Dr. Michael Van Rooyen, director of the Harvard Humanitarian Initiative, dismissed the observation results as "impossible", observing that the bodies of profoundly malnourished people quickly consume their own body's resources, resulting in liver failure, tachycardia and heart strain. A spokeswoman for the American Dietetic Association stated that, "The bottom line is that even fasting for more than a day can be dangerous. You need food to function." Nutrition researcher Peter Clifton also disagreed with study results, accusing the research team of "cheating" by allowing Jani to gargle and bathe, and stating that a human of average weight would die after "15 to 20 days" without water. People who avoid food and water to emulate mystical figures often die. Sanal Edamaruku characterized the experiment as a farce for allowing Jani to move out of the CCTV cameras' field of view, claiming that video footage showed Jani was allowed to receive devotees and to leave the sealed test room for sunbathing. Edamaruku also said that the gargling and bathing activities were insufficiently monitored. Edamaruku was denied access to the site where the tests were conducted in both 2003 and 2010, and accuses Jani of having "influential protectors" responsible for denying him permission to inspect the project during its operation, despite having been invited to join the test during a live television broadcast. The Indian Rationalist Association observed that individuals making similar claims in the past have been exposed as frauds.

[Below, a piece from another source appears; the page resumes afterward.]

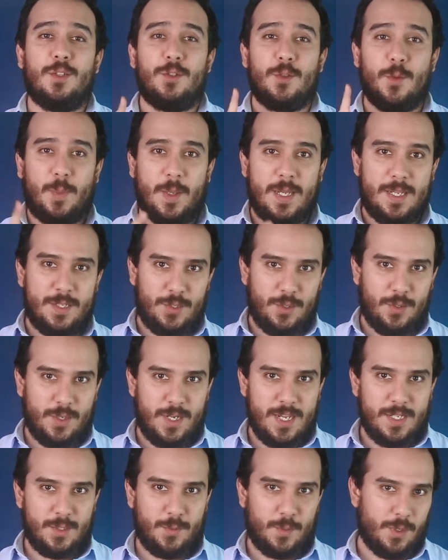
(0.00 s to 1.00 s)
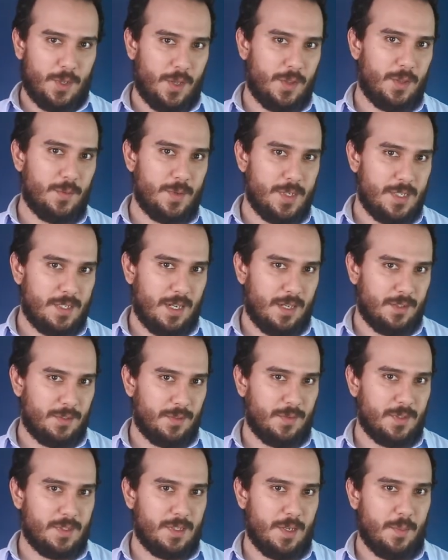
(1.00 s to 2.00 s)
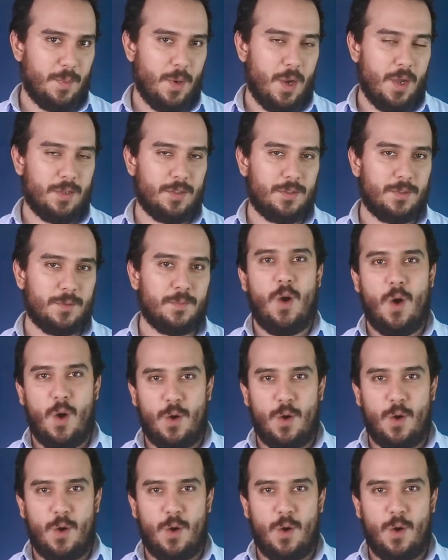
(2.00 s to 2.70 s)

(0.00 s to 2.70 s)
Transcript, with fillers: to place your list with other resellers of the same products.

In September 2010, Dr Shah announced that scientists from Austria and Germany had offered to visit India to carry out further research on Jani, and scientists from the United States had also offered to join the research. Jani has expressed interest in cooperating in further investigations.
Television, video and public appearances
In 2006, The Discovery Channel aired a documentary called "The Boy with Divine Powers" featuring a five-minute interview with Jani and Shah. In 2010, the Independent Television Network (ITN) posted an article and video featuring Prahlad Jani, commenting on the 2010 tests. In 2010 Prahlad Jani was featured in an Austrian documentary "Am Anfang war das Licht" (English title In the Beginning There Was Light).
In October 2010, the Italian television station Rai 2 broadcast a program named "Voyager" which presented an extensive report on Prahlad Jani and the tests.
In October 2011 Jani was the param pujya (master of ceremony) in a large shobha yatra performed near Gandhinagar. 1000 paaths of goddess Durga were chanted.